Второй из вошедших показался мне чуждым этой обстановке. И трудно было сказать, откуда появилось у меня это чувство. На нем был мягкий серый костюм, галстук того же цвета и белая рубашка. Он был немного ниже среднего роста, коренастый, с бледным лицом и гладкими, прилизанными волосами почти такого же оттенка, что и волосы мисс Рутвен. И только всмотревшись в него попристальнее, вы смогли бы понять, откуда возникает это ощущение диссонанса: не потому, что в этом человеке есть что-то особенное, а потому, что в нем этого особенного нет. Никогда я еще не видел человека с таким безжизненным лицом и такими пустыми глазами.

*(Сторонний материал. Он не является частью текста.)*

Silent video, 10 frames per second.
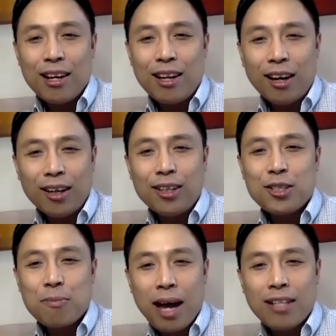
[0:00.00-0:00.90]

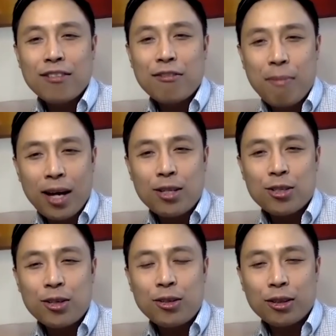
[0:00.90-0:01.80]
Large, massive
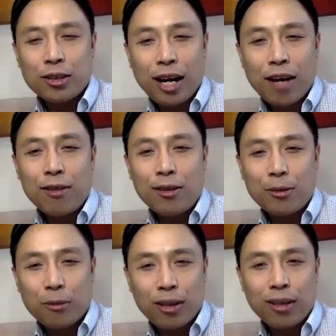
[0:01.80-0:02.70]
mansion or travel the
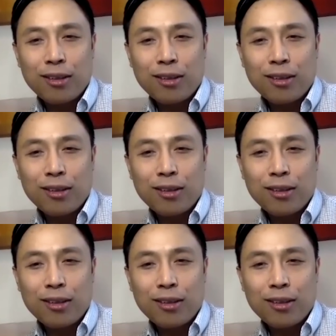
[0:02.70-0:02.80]
world?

Сказать «чуждый элемент» о третьем значило бы не сказать вообще ничего. Он был такой же свой в этой библиотеке, как был бы Моцарт в клубе рокеров. От силы двадцать или двадцать один год. Высокий, костлявый, со смертельно бледным лицом и черными как уголь глазами. Эти глаза ни секунды не смотрели спокойно, они все время тревожно бегали по сторонам, как будто им было больно смотреть в одну и ту же точку, и сверкали, переносясь с одного лица на другое, как блуждающие огоньки в осенний вечер. Я даже не обратил внимания, во что он был одет, я видел только его лицо. Лицо наркомана, который уже зашел так далеко, что не может существовать без допинга. Отнимите у него это зелье даже на двадцать четыре часа, и он поднимет такой визг, будто в него вцепились все дьяволы ада.

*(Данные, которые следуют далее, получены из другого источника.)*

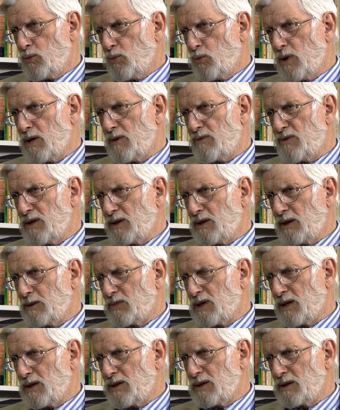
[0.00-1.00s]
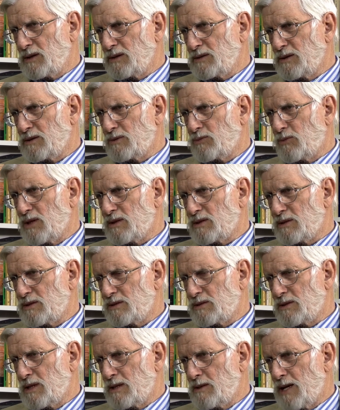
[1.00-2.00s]
way of thinking about things is
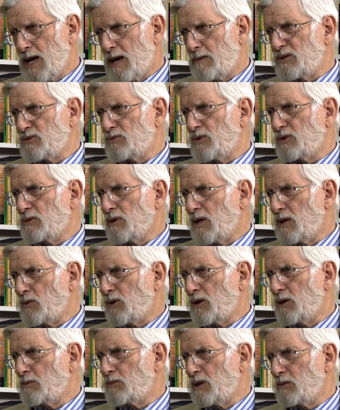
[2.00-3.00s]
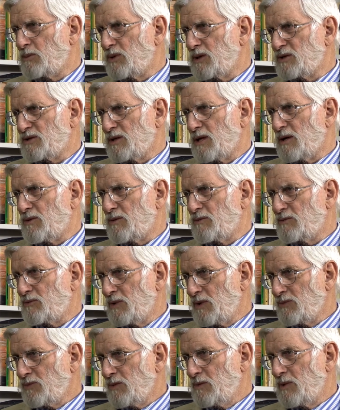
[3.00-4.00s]
what's happens with groundwater pumping south of
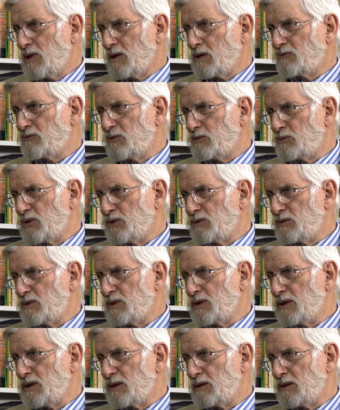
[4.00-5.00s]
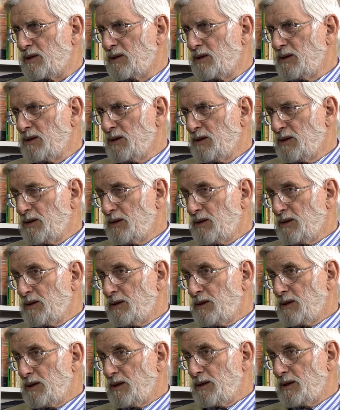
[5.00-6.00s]
Elephant Butte
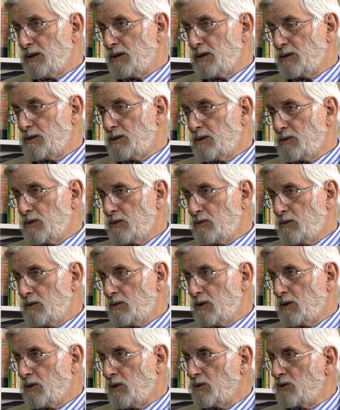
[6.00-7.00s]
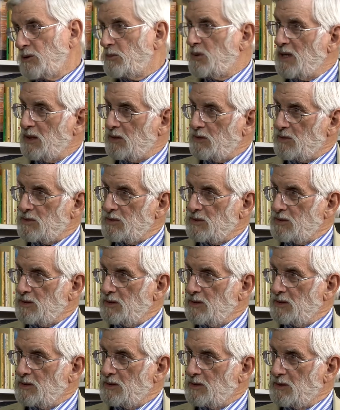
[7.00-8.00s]
and along the Pecos.
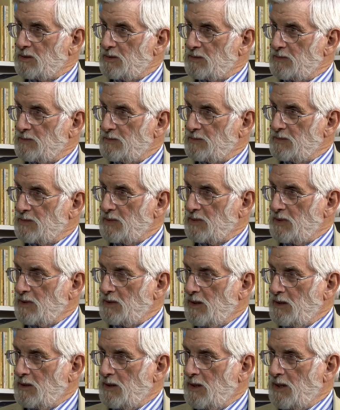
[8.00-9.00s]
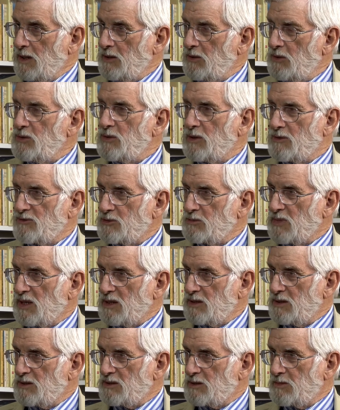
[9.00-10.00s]
And I know you have some
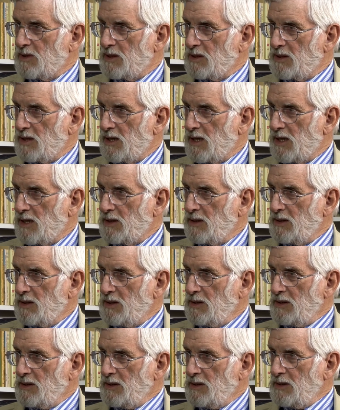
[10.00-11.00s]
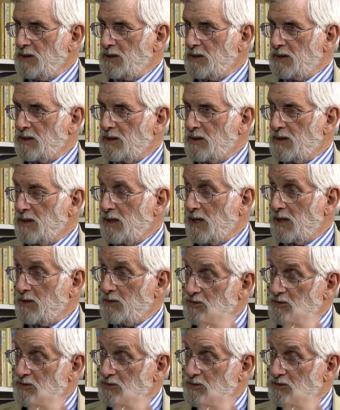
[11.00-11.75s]
ideas about that. I'd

— Входите, мистер Вайланд! — Генерал обратился к человеку с сигарой, и я в десятый раз пожалел, что не могу разгадать выражения его лица. Он кивнул в мою сторону: — Это Тэлбот, человек, которого ищут. А это мистер Яблонски, человек, который его нашел.

— Рад с вами познакомиться, мистер Яблонски. — Вайланд дружески улыбнулся и протянул руку. — Я главный инженер у генерала…

«Ну, если он главный инженер, — подумал я, — то я — президент Соединенных Штатов!»

Вайланд тем временем представил Яблонски человека в сером костюме:

— Познакомьтесь: мистер Ройал!

— Мистер Яблонски! Мистер Яблонски! — Молодой человек с бегающими глазками не произнес, а буквально прошипел со свистом это имя, рука его молниеносно нырнула за отворот куртки, и в ней в ту же секунду заблестел пистолет. Одно за другим он выкрикнул подряд три нецензурных слова, а глаза его остекленели, как у сумасшедшего. — Я ждал этой встречи целых два года, а вы… Черт побери, Ройал, почему вы не…

— Ларри! И это в присутствии молодой леди! — Я мог поклясться, что Ройал не шевельнул и пальцем, но тем не менее в его руке блеснуло тоже что-то металлическое, и пистолет юноши перелетел через комнату и, отскочив от поверхности стола с медной инкрустацией, упал куда-то на пол. Вот вам и пример ловкости рук! Я никогда не видел ничего подобного.

— Дело в том, что мы знакомы с мистером Яблонским, — продолжал Ройал, и голос его был удивительно мелодичным, ласкающим и мягким. — По крайней мере, мы с Ларри… Верно, Ларри? Однажды Ларри отсидел шесть месяцев за любовь к наркотикам. И кто, вы думаете, отправил его за решетку? Яблонски!

— Яблонски? То есть, вы хотите сказать, — начал генерал…

— Да, да, Яблонски! — Ройал улыбнулся и кивнул в сторону этого верзилы. — Вы видите перед собой лейтенанта уголовной полиции Нью-Йорка Германа Яблонски, специалиста по расследованию убийств.